Data extracted from a collection:
=== Begin Enclosure ===
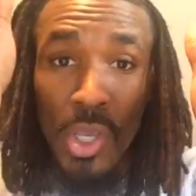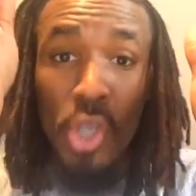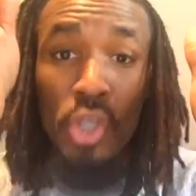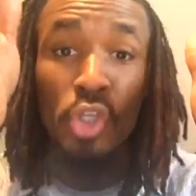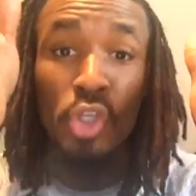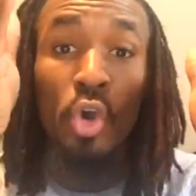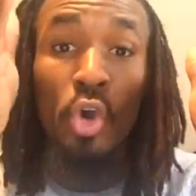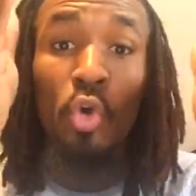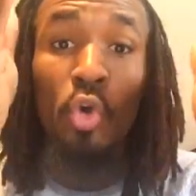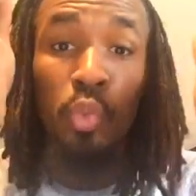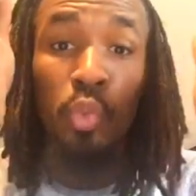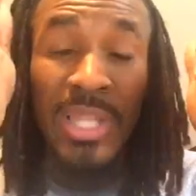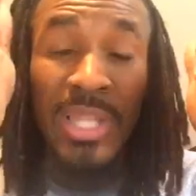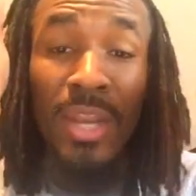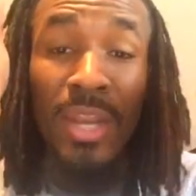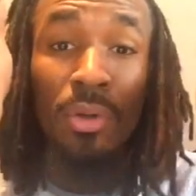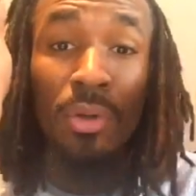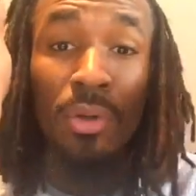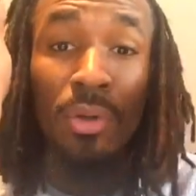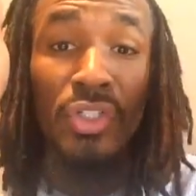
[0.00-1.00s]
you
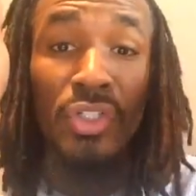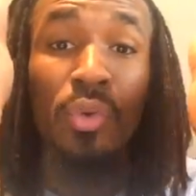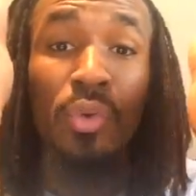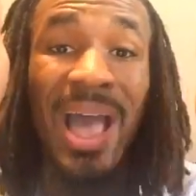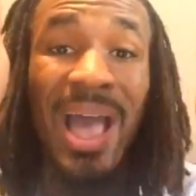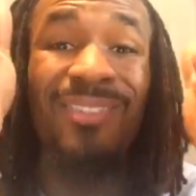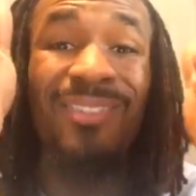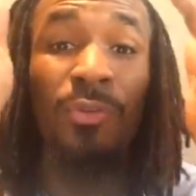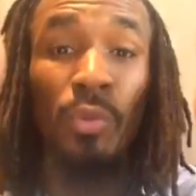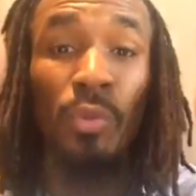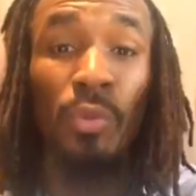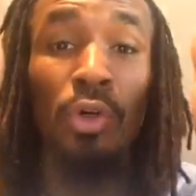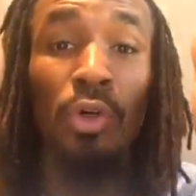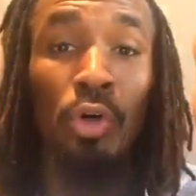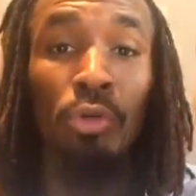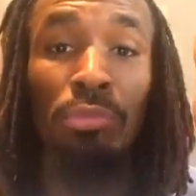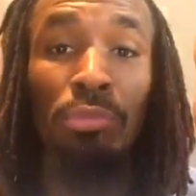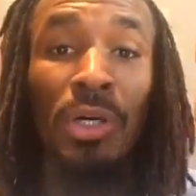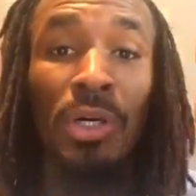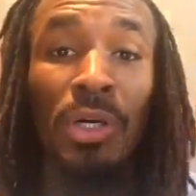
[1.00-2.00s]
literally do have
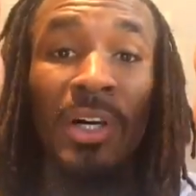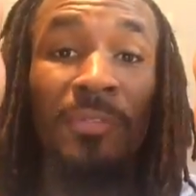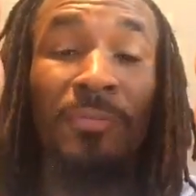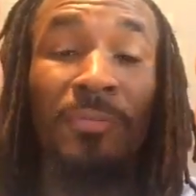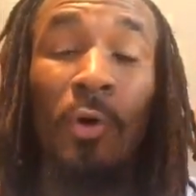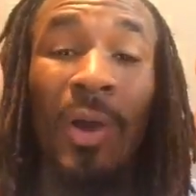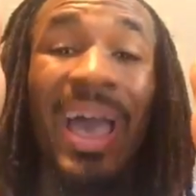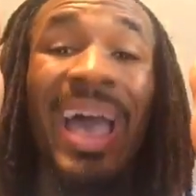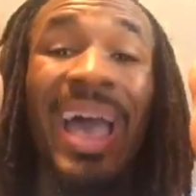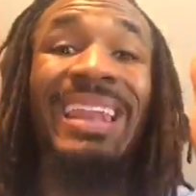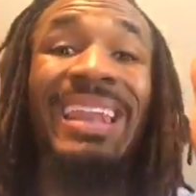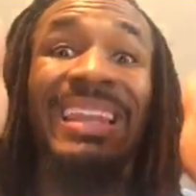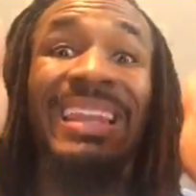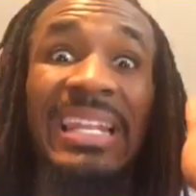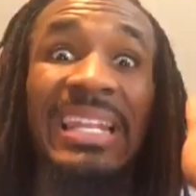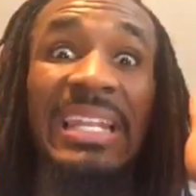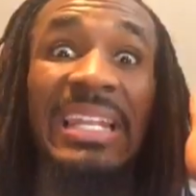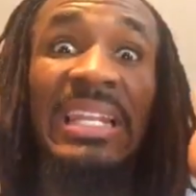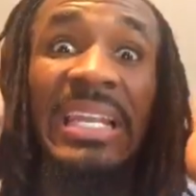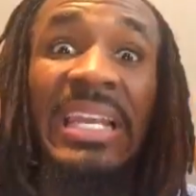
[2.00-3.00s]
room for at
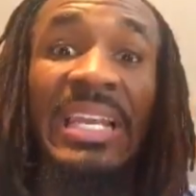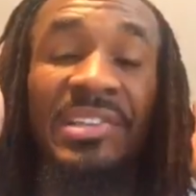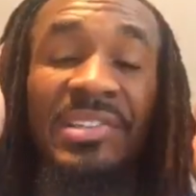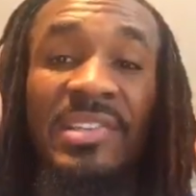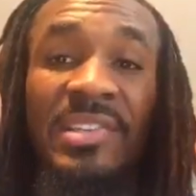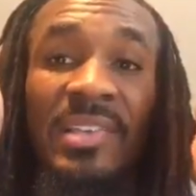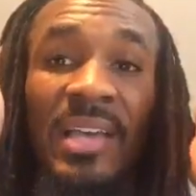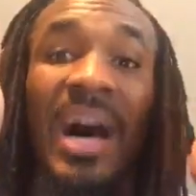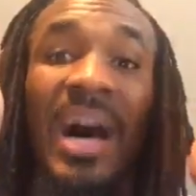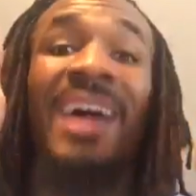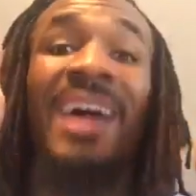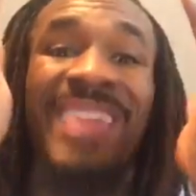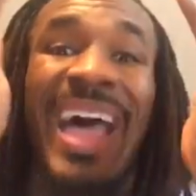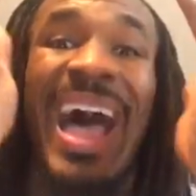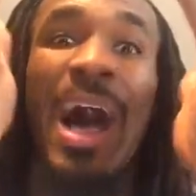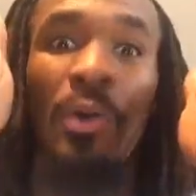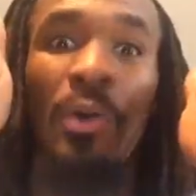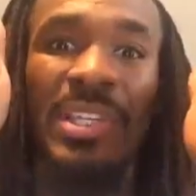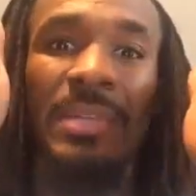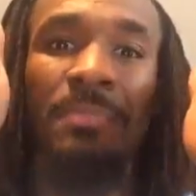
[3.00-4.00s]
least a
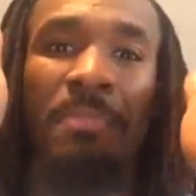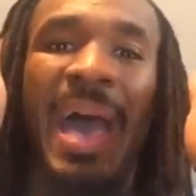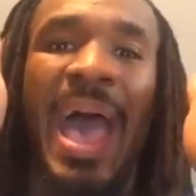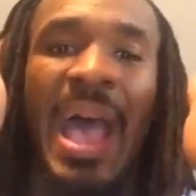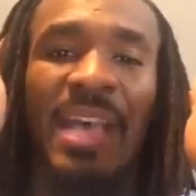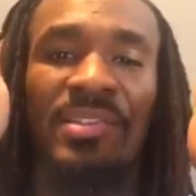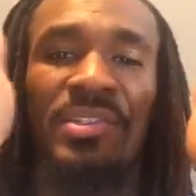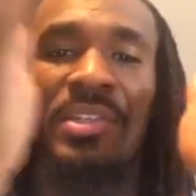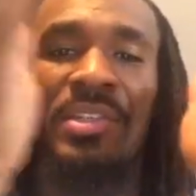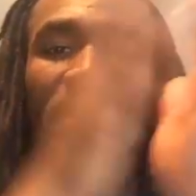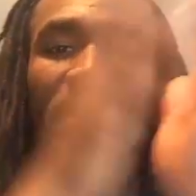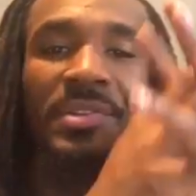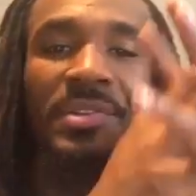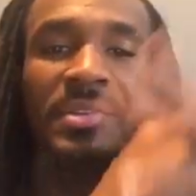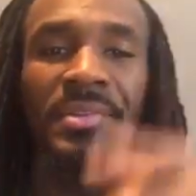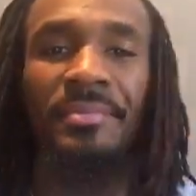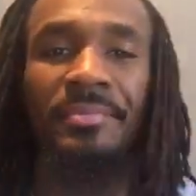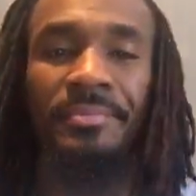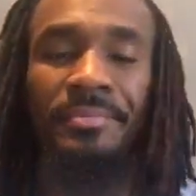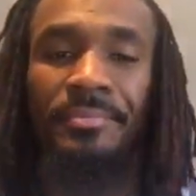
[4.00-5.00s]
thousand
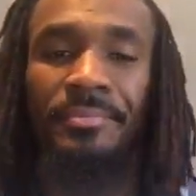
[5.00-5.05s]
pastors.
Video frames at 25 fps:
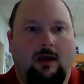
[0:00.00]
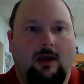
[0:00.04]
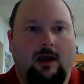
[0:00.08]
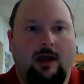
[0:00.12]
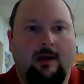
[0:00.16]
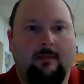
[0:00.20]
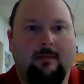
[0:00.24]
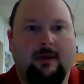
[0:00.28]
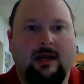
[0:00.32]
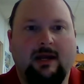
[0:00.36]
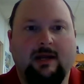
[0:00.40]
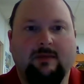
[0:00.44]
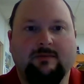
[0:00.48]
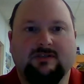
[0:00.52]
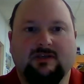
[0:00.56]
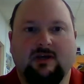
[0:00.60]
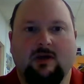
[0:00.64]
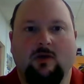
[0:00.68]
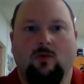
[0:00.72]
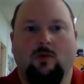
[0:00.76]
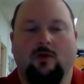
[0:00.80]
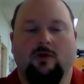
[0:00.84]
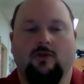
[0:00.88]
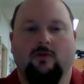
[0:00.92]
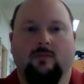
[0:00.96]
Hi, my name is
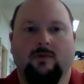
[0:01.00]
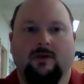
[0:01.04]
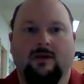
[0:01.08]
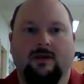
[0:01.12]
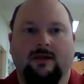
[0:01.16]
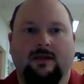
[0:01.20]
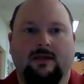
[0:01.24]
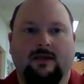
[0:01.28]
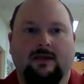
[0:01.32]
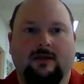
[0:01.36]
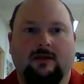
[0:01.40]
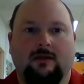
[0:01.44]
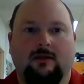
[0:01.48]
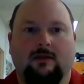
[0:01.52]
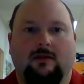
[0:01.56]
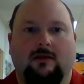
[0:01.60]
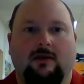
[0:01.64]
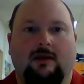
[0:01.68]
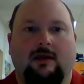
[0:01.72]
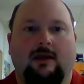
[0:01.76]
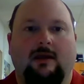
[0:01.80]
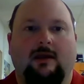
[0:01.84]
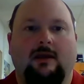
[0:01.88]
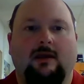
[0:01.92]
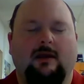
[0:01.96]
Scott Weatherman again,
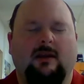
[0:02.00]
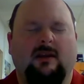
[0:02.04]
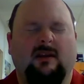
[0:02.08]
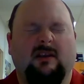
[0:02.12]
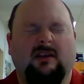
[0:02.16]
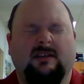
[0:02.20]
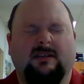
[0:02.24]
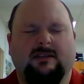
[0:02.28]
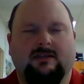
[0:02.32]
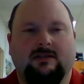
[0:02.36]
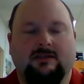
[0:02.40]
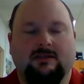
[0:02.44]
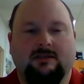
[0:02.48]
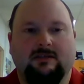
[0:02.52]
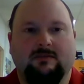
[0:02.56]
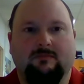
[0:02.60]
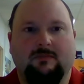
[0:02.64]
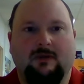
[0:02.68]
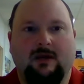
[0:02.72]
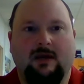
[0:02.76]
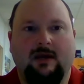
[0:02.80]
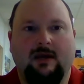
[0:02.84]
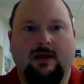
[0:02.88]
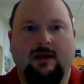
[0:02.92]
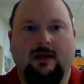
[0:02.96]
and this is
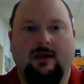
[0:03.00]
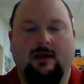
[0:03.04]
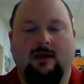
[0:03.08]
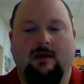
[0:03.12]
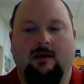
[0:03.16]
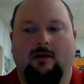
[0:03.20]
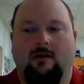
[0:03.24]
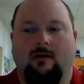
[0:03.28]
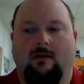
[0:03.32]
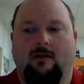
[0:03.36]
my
=== End Enclosure ===
TASK STATEMENT - Would you return all of the data above word for word, omitting every picture?

RESPONSE TO THE EXERCISE -
[0.00-1.00s]
you
[1.00-2.00s]
literally do have
[2.00-3.00s]
room for at
[3.00-4.00s]
least a
[4.00-5.00s]
thousand
[5.00-5.05s]
pastors.
Video frames at 25 fps:
[0:00.00]
[0:00.04]
[0:00.08]
[0:00.12]
[0:00.16]
[0:00.20]
[0:00.24]
[0:00.28]
[0:00.32]
[0:00.36]
[0:00.40]
[0:00.44]
[0:00.48]
[0:00.52]
[0:00.56]
[0:00.60]
[0:00.64]
[0:00.68]
[0:00.72]
[0:00.76]
[0:00.80]
[0:00.84]
[0:00.88]
[0:00.92]
[0:00.96]
Hi, my name is
[0:01.00]
[0:01.04]
[0:01.08]
[0:01.12]
[0:01.16]
[0:01.20]
[0:01.24]
[0:01.28]
[0:01.32]
[0:01.36]
[0:01.40]
[0:01.44]
[0:01.48]
[0:01.52]
[0:01.56]
[0:01.60]
[0:01.64]
[0:01.68]
[0:01.72]
[0:01.76]
[0:01.80]
[0:01.84]
[0:01.88]
[0:01.92]
[0:01.96]
Scott Weatherman again,
[0:02.00]
[0:02.04]
[0:02.08]
[0:02.12]
[0:02.16]
[0:02.20]
[0:02.24]
[0:02.28]
[0:02.32]
[0:02.36]
[0:02.40]
[0:02.44]
[0:02.48]
[0:02.52]
[0:02.56]
[0:02.60]
[0:02.64]
[0:02.68]
[0:02.72]
[0:02.76]
[0:02.80]
[0:02.84]
[0:02.88]
[0:02.92]
[0:02.96]
and this is
[0:03.00]
[0:03.04]
[0:03.08]
[0:03.12]
[0:03.16]
[0:03.20]
[0:03.24]
[0:03.28]
[0:03.32]
[0:03.36]
my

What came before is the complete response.